» WORK INSTRUCTION: Output the material exactly, line by line.

» INFORMATION SHOWN:
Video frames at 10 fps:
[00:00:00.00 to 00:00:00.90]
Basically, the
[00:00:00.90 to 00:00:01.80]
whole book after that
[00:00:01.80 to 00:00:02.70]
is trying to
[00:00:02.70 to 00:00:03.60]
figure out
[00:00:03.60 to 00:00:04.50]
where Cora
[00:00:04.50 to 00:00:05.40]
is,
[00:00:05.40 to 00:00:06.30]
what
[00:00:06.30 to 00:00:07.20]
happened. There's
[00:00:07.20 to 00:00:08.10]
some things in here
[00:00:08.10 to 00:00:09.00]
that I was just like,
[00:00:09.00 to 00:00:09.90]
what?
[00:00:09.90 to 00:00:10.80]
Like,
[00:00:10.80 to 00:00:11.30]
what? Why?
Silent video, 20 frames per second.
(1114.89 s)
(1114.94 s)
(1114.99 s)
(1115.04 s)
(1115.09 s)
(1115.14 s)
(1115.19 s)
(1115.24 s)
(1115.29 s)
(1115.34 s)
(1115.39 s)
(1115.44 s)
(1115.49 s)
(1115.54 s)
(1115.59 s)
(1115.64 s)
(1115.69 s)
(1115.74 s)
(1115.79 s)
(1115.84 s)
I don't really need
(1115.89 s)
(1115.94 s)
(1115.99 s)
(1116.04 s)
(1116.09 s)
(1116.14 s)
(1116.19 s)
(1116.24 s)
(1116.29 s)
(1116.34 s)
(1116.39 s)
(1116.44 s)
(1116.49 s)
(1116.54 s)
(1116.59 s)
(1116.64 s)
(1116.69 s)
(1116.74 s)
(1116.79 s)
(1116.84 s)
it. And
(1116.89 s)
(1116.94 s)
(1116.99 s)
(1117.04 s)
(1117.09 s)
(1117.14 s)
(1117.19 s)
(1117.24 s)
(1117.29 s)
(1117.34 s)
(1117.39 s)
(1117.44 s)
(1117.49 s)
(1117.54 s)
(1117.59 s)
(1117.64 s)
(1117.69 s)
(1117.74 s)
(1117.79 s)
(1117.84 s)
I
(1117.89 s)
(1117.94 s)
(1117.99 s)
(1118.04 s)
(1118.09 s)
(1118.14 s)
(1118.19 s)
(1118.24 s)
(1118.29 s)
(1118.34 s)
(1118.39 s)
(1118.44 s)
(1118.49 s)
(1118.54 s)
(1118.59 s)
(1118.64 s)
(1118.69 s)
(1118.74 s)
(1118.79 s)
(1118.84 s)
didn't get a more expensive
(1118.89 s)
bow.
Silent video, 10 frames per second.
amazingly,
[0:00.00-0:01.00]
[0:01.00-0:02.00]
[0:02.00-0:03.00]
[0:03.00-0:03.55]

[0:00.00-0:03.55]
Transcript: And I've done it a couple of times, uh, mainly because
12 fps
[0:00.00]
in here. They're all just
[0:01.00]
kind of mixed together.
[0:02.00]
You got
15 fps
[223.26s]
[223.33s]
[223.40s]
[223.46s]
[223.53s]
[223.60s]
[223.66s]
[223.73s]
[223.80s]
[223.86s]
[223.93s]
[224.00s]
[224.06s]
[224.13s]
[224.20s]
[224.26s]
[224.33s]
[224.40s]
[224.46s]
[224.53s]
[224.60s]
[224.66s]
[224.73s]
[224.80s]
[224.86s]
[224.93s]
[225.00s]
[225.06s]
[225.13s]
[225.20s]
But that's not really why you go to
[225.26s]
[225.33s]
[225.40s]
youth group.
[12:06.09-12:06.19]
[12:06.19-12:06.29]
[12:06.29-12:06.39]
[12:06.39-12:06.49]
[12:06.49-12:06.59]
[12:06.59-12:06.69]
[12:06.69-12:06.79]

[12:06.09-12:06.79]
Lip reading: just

» EXERCISE OUTPUT:
Video frames at 10 fps:
[00:00:00.00 to 00:00:00.90]
Basically, the
[00:00:00.90 to 00:00:01.80]
whole book after that
[00:00:01.80 to 00:00:02.70]
is trying to
[00:00:02.70 to 00:00:03.60]
figure out
[00:00:03.60 to 00:00:04.50]
where Cora
[00:00:04.50 to 00:00:05.40]
is,
[00:00:05.40 to 00:00:06.30]
what
[00:00:06.30 to 00:00:07.20]
happened. There's
[00:00:07.20 to 00:00:08.10]
some things in here
[00:00:08.10 to 00:00:09.00]
that I was just like,
[00:00:09.00 to 00:00:09.90]
what?
[00:00:09.90 to 00:00:10.80]
Like,
[00:00:10.80 to 00:00:11.30]
what? Why?
Silent video, 20 frames per second.
(1114.89 s)
(1114.94 s)
(1114.99 s)
(1115.04 s)
(1115.09 s)
(1115.14 s)
(1115.19 s)
(1115.24 s)
(1115.29 s)
(1115.34 s)
(1115.39 s)
(1115.44 s)
(1115.49 s)
(1115.54 s)
(1115.59 s)
(1115.64 s)
(1115.69 s)
(1115.74 s)
(1115.79 s)
(1115.84 s)
I don't really need
(1115.89 s)
(1115.94 s)
(1115.99 s)
(1116.04 s)
(1116.09 s)
(1116.14 s)
(1116.19 s)
(1116.24 s)
(1116.29 s)
(1116.34 s)
(1116.39 s)
(1116.44 s)
(1116.49 s)
(1116.54 s)
(1116.59 s)
(1116.64 s)
(1116.69 s)
(1116.74 s)
(1116.79 s)
(1116.84 s)
it. And
(1116.89 s)
(1116.94 s)
(1116.99 s)
(1117.04 s)
(1117.09 s)
(1117.14 s)
(1117.19 s)
(1117.24 s)
(1117.29 s)
(1117.34 s)
(1117.39 s)
(1117.44 s)
(1117.49 s)
(1117.54 s)
(1117.59 s)
(1117.64 s)
(1117.69 s)
(1117.74 s)
(1117.79 s)
(1117.84 s)
I
(1117.89 s)
(1117.94 s)
(1117.99 s)
(1118.04 s)
(1118.09 s)
(1118.14 s)
(1118.19 s)
(1118.24 s)
(1118.29 s)
(1118.34 s)
(1118.39 s)
(1118.44 s)
(1118.49 s)
(1118.54 s)
(1118.59 s)
(1118.64 s)
(1118.69 s)
(1118.74 s)
(1118.79 s)
(1118.84 s)
didn't get a more expensive
(1118.89 s)
bow.
Silent video, 10 frames per second.
amazingly,
[0:00.00-0:01.00]
[0:01.00-0:02.00]
[0:02.00-0:03.00]
[0:03.00-0:03.55]

[0:00.00-0:03.55]
Transcript: And I've done it a couple of times, uh, mainly because
12 fps
[0:00.00]
in here. They're all just
[0:01.00]
kind of mixed together.
[0:02.00]
You got
15 fps
[223.26s]
[223.33s]
[223.40s]
[223.46s]
[223.53s]
[223.60s]
[223.66s]
[223.73s]
[223.80s]
[223.86s]
[223.93s]
[224.00s]
[224.06s]
[224.13s]
[224.20s]
[224.26s]
[224.33s]
[224.40s]
[224.46s]
[224.53s]
[224.60s]
[224.66s]
[224.73s]
[224.80s]
[224.86s]
[224.93s]
[225.00s]
[225.06s]
[225.13s]
[225.20s]
But that's not really why you go to
[225.26s]
[225.33s]
[225.40s]
youth group.
[12:06.09-12:06.19]
[12:06.19-12:06.29]
[12:06.29-12:06.39]
[12:06.39-12:06.49]
[12:06.49-12:06.59]
[12:06.59-12:06.69]
[12:06.69-12:06.79]

[12:06.09-12:06.79]
Lip reading: just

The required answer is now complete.